Transcribe the listing exactly, leaving out every picture.

:: DATA SEGMENT

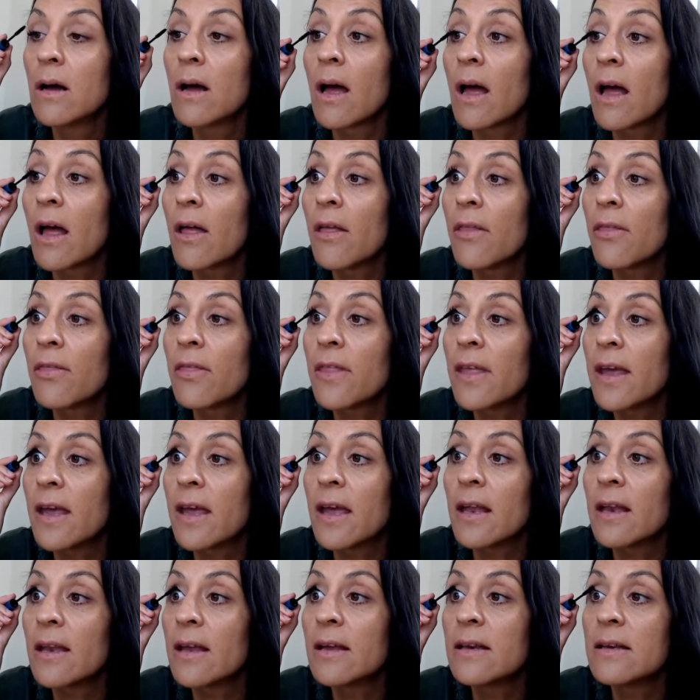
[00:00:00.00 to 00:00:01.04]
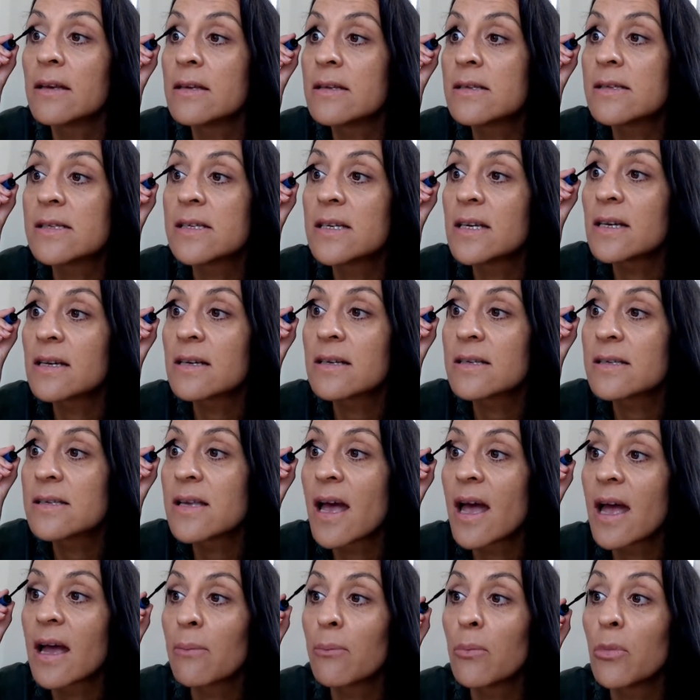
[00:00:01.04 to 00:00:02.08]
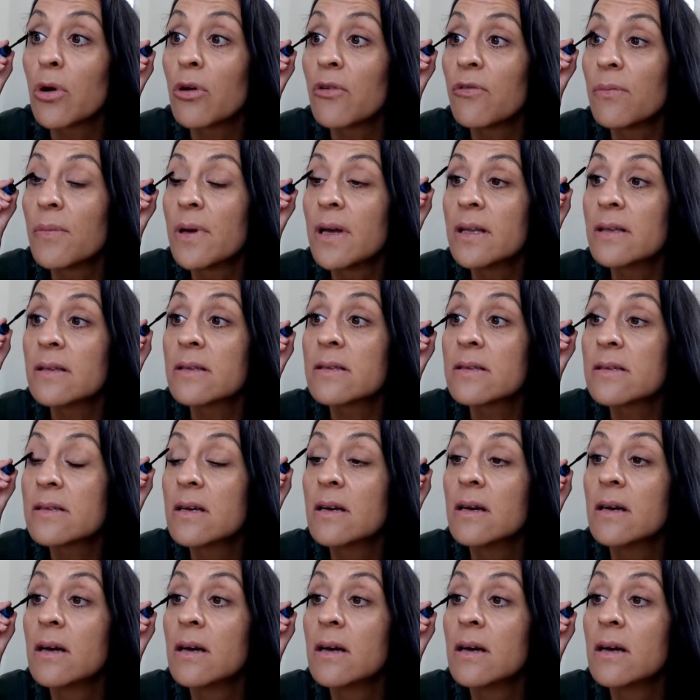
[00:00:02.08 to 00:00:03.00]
and then in zigzag movements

::::

COMPLETED TASK:
[00:00:00.00 to 00:00:01.04]
[00:00:01.04 to 00:00:02.08]
[00:00:02.08 to 00:00:03.00]
and then in zigzag movements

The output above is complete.